セロトニンの材料となるのは、必須アミノ酸の一種である「トリプトファン」です。このトリプトファンは、人間の体内で生成することができないため、食事を通して十分に摂取する必要があります。タンパク質を多く含む食品にトリプトファンは豊富に含まれており、特に以下の食品は摂取を心がけたいものです。
- 数の子
- 卵白
- 鰹節
- 大豆製品(豆腐、納豆など)
- 乳製品(無脂肪のものを除く)
- レバー
- ナッツ類
これらの食品を積極的に摂ることで、うつ病の予防に繋がるだけでなく、不安な気持ちが和らぎ、イライラしにくくなる効果も期待できます。トリプトファンが豊富な食生活を送ることは、心身の健康を保つ上で賢明な選択と言えるでしょう。
うつ病予防と心の健康を支える食生活のイメージ
コレステロール値と心の健康の意外な関係
意外に思われるかもしれませんが、様々な調査で血中のコレステロール値が高い人の方が、うつ病になりにくいという結果が示されています。その理由として、コレステロールがセロトニンを脳内へ運ぶ働きをしているからではないかと考えられています。
さらに、コレステロールは男性ホルモンや女性ホルモンの材料となるため、老化を遅らせる効果も期待できます。また、免疫細胞の細胞膜の主要な材料であることも明らかになっています。

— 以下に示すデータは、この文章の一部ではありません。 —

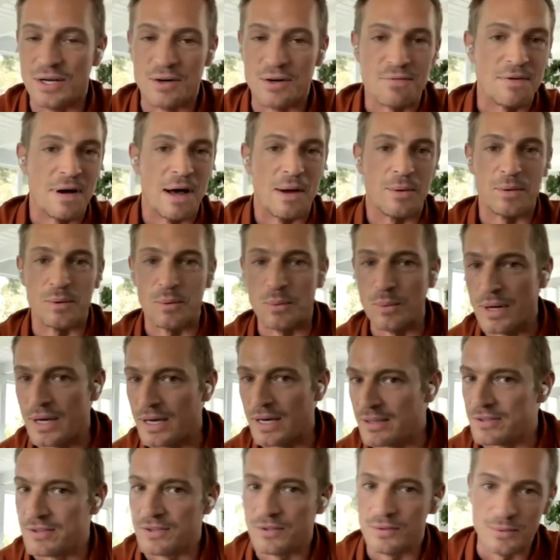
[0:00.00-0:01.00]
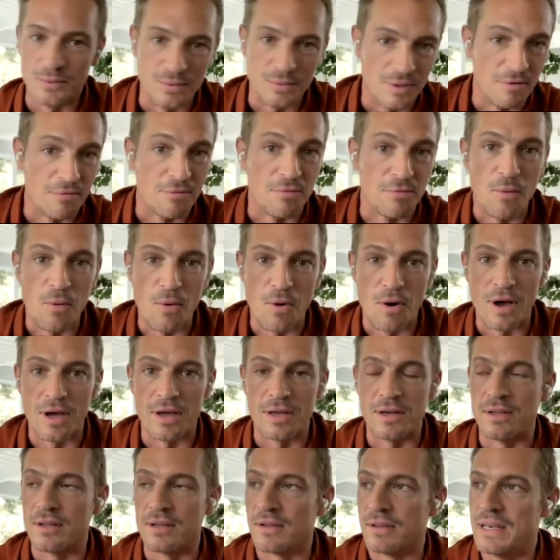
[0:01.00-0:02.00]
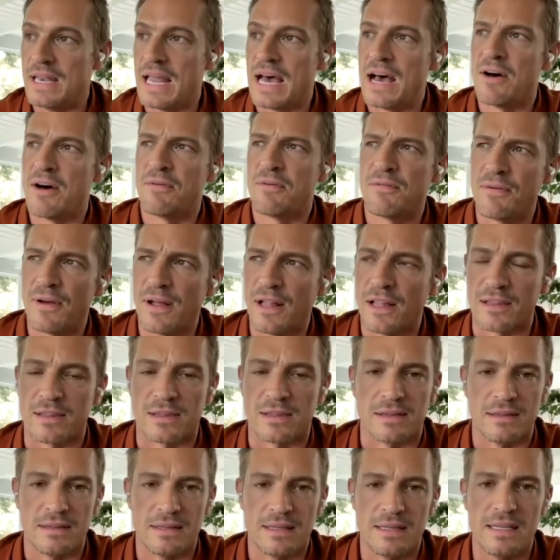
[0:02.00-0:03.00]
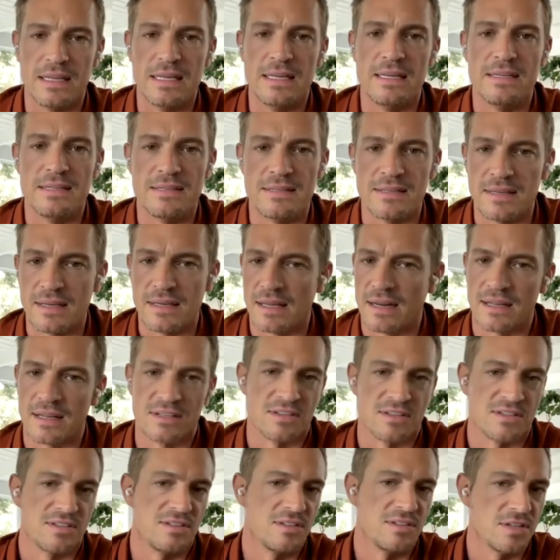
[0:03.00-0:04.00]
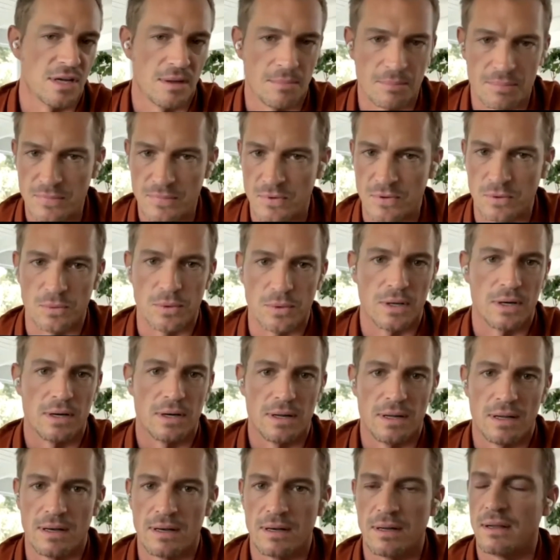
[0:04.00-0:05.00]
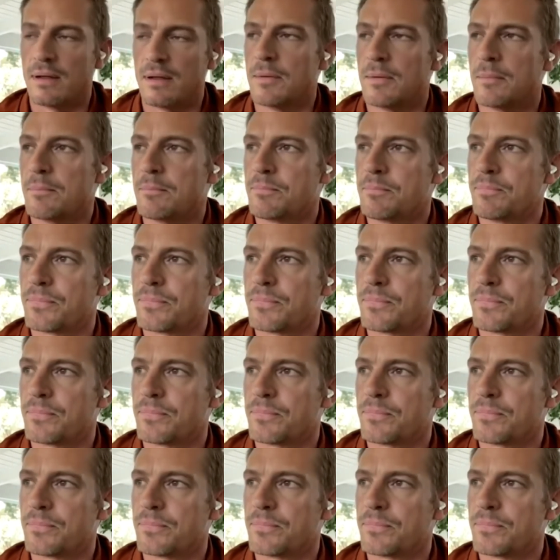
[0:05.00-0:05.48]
found a way to avoid, now felt easy, and I just jumped to it. And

コレステロール値が高すぎると動脈硬化のリスクが高まると言われ、すぐに薬を処方する医師もいますが、これには一考の余地があります。欧米のように心臓病が死因のトップクラスを占める国は別として、日本のようにがんによる死亡者が心筋梗塞による死亡者の10倍以上いる国では、むしろコレステロール値は高めのほうが望ましいという考え方もできるのです。これは、コレステロールが免疫機能やホルモンバランスにも寄与するという多角的な視点から見た見解であり、高齢者の心の健康だけでなく、全身の健康を考える上で重要な視点です。
まとめ
高齢期のうつ病は、適切な知識と日々の心がけによって十分に予防可能です。脳内の「幸せホルモン」であるセロトニンを増やすために、トリプトファンを豊富に含む食品を意識して摂取すること、そしてコレステロールの多角的な役割を理解することが、心の健康を保つ鍵となります。
不安を抱えがちな高齢期だからこそ、食事や生活習慣を見直し、積極的にうつ病予防に取り組むことで、充実した毎日を送ることができるでしょう。自身の体と心の変化を前向きに受け入れ、専門家のアドバイスも参考にしながら、健やかな高齢期を過ごすための習慣を身につけていきましょう。